→ **EXERCISE GOAL**:
Go through the records and set each one down exactly, skipping any picture.

[Collected data]
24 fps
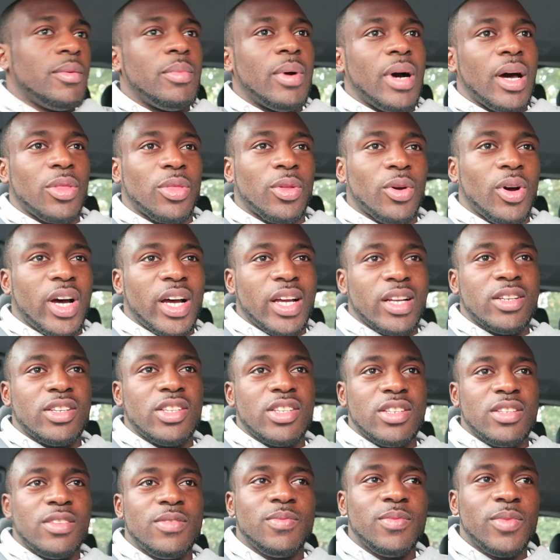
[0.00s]
But I thought
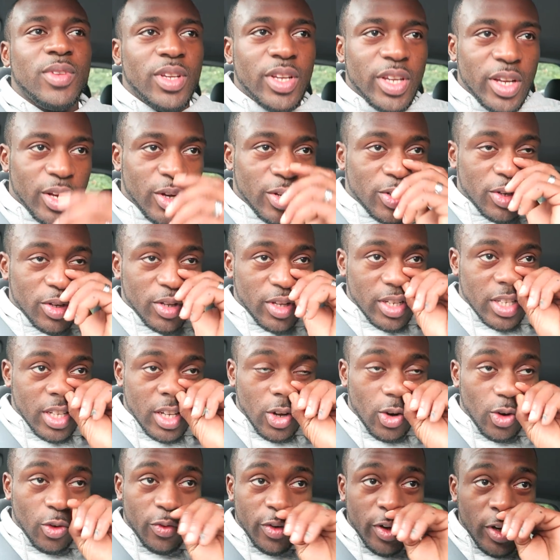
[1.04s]
I'd you know, do this
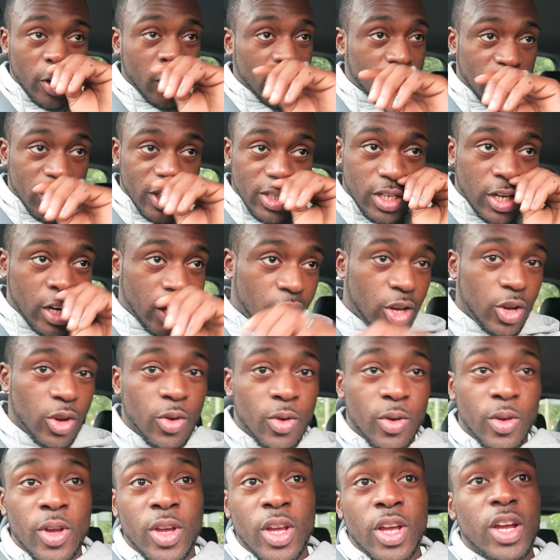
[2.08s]
little video just to let
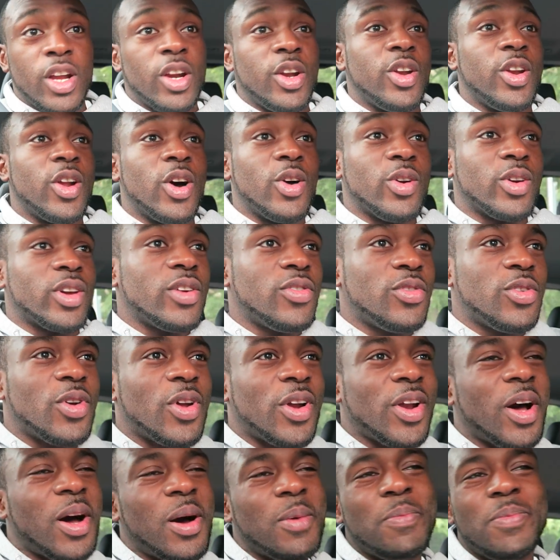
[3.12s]
you know, give you
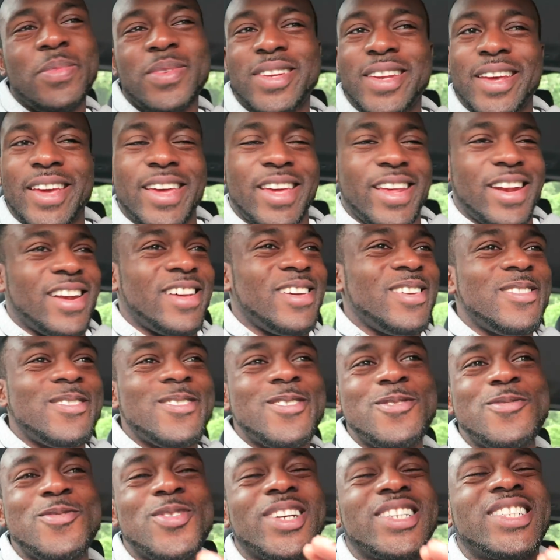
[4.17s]
an update, let you
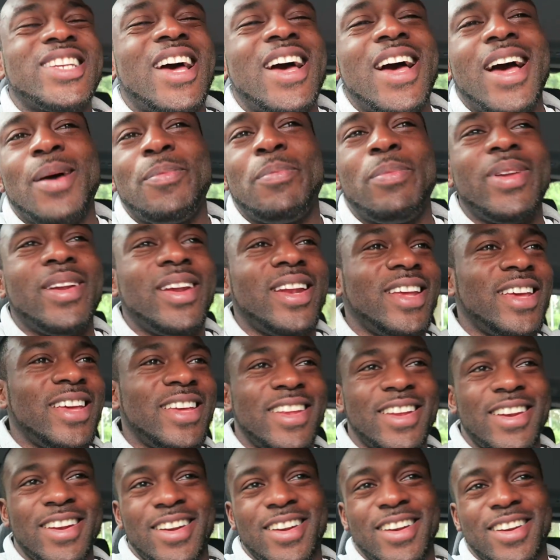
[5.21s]
know what's
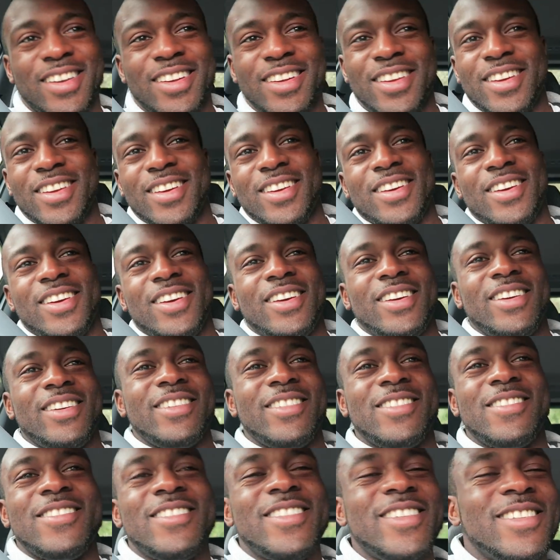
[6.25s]
happening.
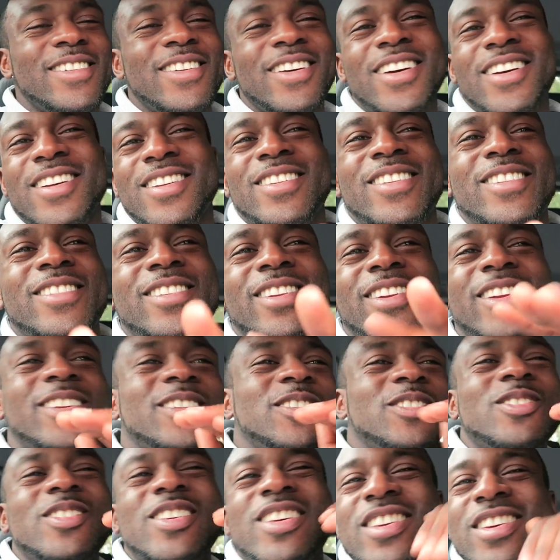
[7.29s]
You know, let, let,
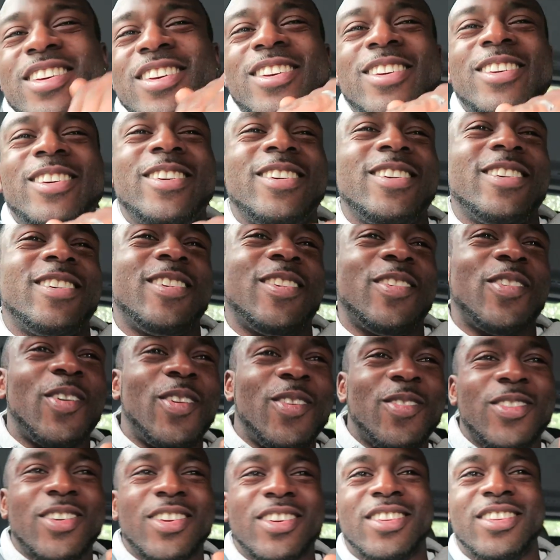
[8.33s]
let you in
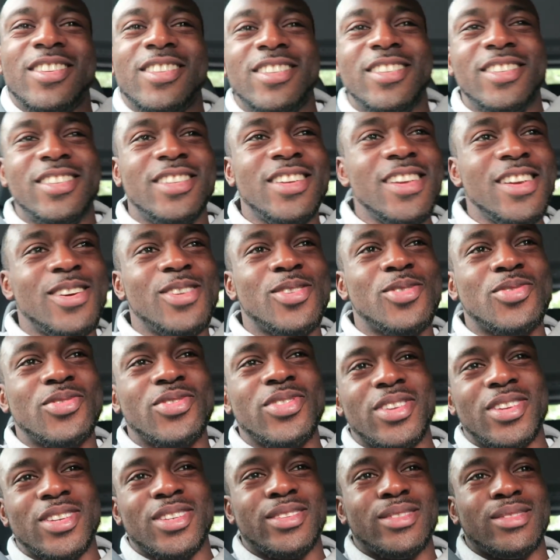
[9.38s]
on the
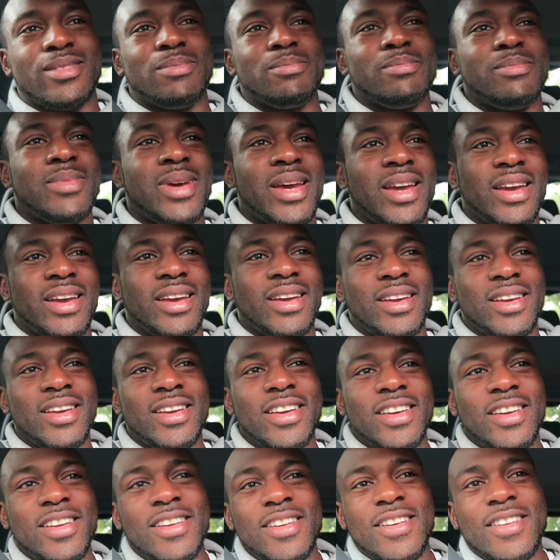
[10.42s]
secrets,
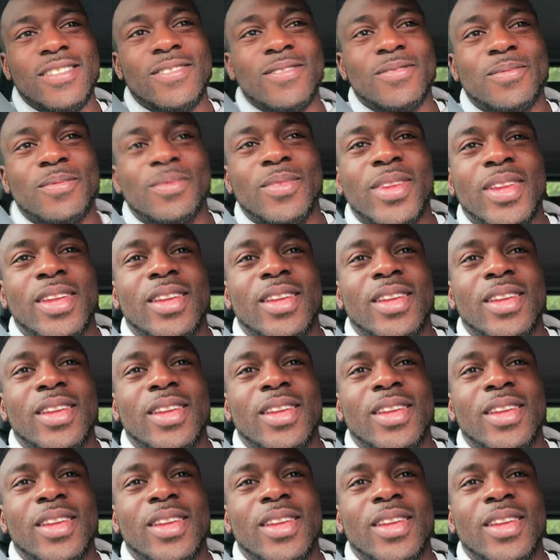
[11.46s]
man.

→ **TASK RESPONSE**:
24 fps
[0.00s]
But I thought
[1.04s]
I'd you know, do this
[2.08s]
little video just to let
[3.12s]
you know, give you
[4.17s]
an update, let you
[5.21s]
know what's
[6.25s]
happening.
[7.29s]
You know, let, let,
[8.33s]
let you in
[9.38s]
on the
[10.42s]
secrets,
[11.46s]
man.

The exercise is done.